TASK PROMPT: Copy all entries without alteration and skip the pictures they hold.

Data records

○ ○ ○

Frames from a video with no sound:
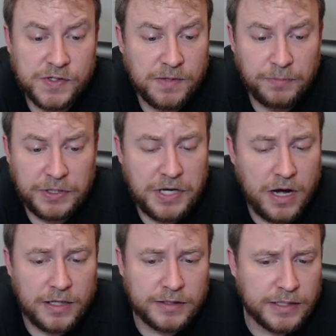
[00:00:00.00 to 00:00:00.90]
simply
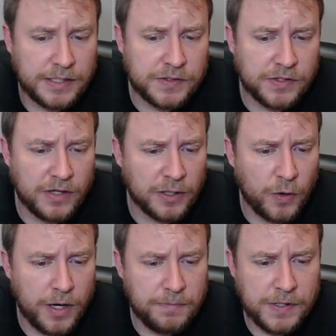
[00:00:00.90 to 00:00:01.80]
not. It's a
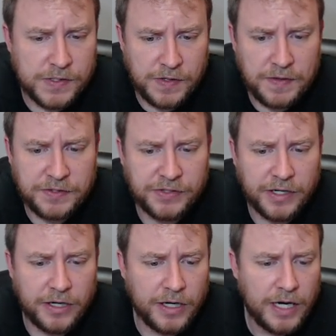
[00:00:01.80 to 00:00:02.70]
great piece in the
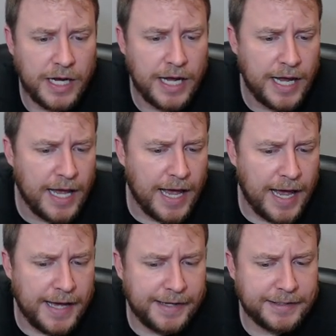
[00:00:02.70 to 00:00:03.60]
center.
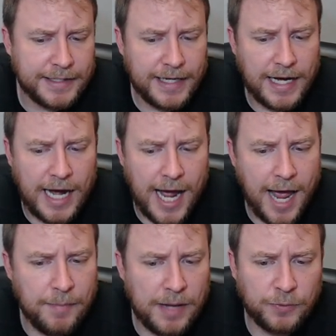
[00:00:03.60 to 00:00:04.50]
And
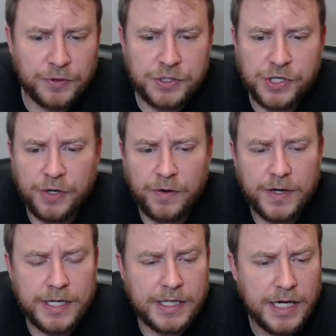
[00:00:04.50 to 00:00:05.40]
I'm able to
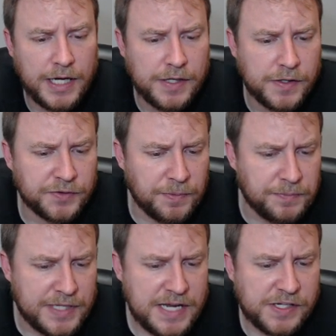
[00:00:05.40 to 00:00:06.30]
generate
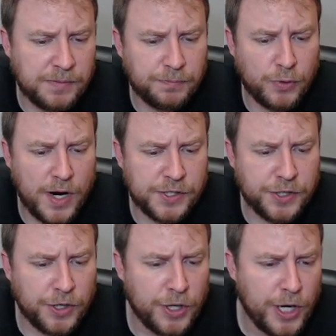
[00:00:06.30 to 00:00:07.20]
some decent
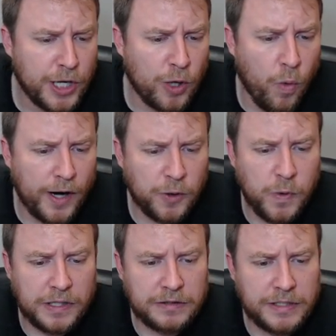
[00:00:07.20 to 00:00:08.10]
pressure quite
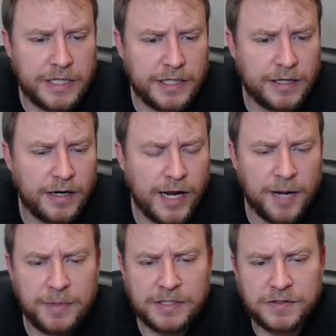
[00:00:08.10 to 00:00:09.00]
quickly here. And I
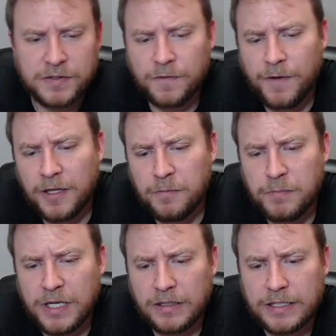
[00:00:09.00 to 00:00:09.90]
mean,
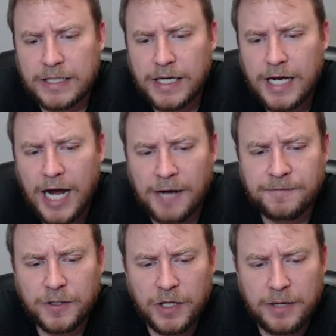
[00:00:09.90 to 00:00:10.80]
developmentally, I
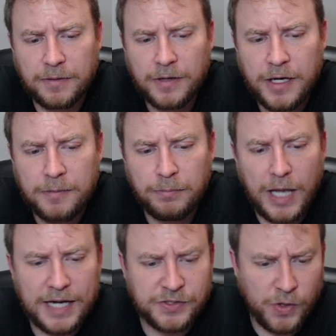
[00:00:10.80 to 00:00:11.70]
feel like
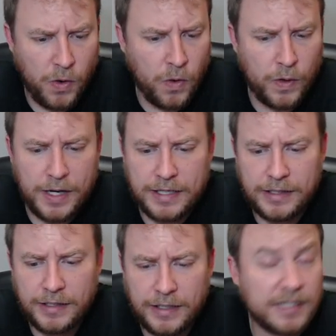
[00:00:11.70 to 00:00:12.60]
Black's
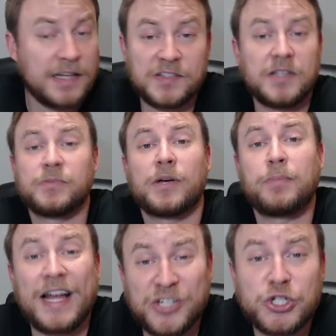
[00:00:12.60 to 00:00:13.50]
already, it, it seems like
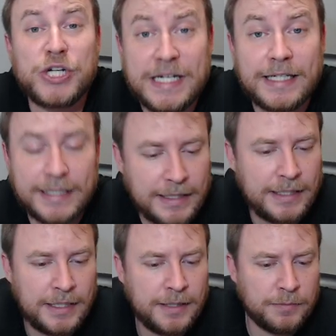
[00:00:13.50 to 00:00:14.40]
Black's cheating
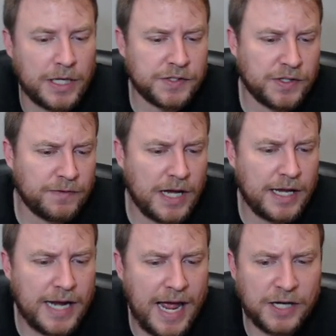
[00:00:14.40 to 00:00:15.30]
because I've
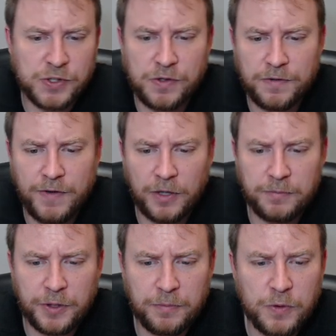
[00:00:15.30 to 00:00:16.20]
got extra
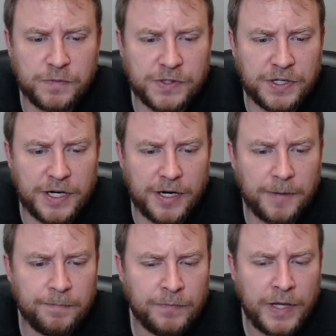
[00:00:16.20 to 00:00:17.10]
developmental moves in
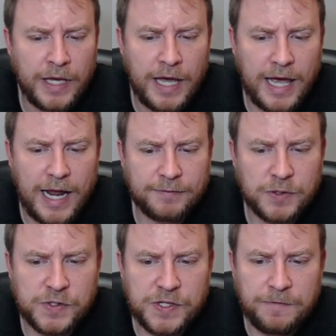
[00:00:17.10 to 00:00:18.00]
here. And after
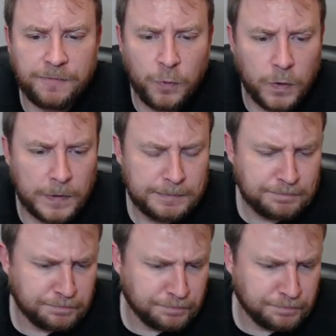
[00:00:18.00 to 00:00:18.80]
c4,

○ ○ ○

WRITTEN ANSWER:
Frames from a video with no sound:
[00:00:00.00 to 00:00:00.90]
simply
[00:00:00.90 to 00:00:01.80]
not. It's a
[00:00:01.80 to 00:00:02.70]
great piece in the
[00:00:02.70 to 00:00:03.60]
center.
[00:00:03.60 to 00:00:04.50]
And
[00:00:04.50 to 00:00:05.40]
I'm able to
[00:00:05.40 to 00:00:06.30]
generate
[00:00:06.30 to 00:00:07.20]
some decent
[00:00:07.20 to 00:00:08.10]
pressure quite
[00:00:08.10 to 00:00:09.00]
quickly here. And I
[00:00:09.00 to 00:00:09.90]
mean,
[00:00:09.90 to 00:00:10.80]
developmentally, I
[00:00:10.80 to 00:00:11.70]
feel like
[00:00:11.70 to 00:00:12.60]
Black's
[00:00:12.60 to 00:00:13.50]
already, it, it seems like
[00:00:13.50 to 00:00:14.40]
Black's cheating
[00:00:14.40 to 00:00:15.30]
because I've
[00:00:15.30 to 00:00:16.20]
got extra
[00:00:16.20 to 00:00:17.10]
developmental moves in
[00:00:17.10 to 00:00:18.00]
here. And after
[00:00:18.00 to 00:00:18.80]
c4,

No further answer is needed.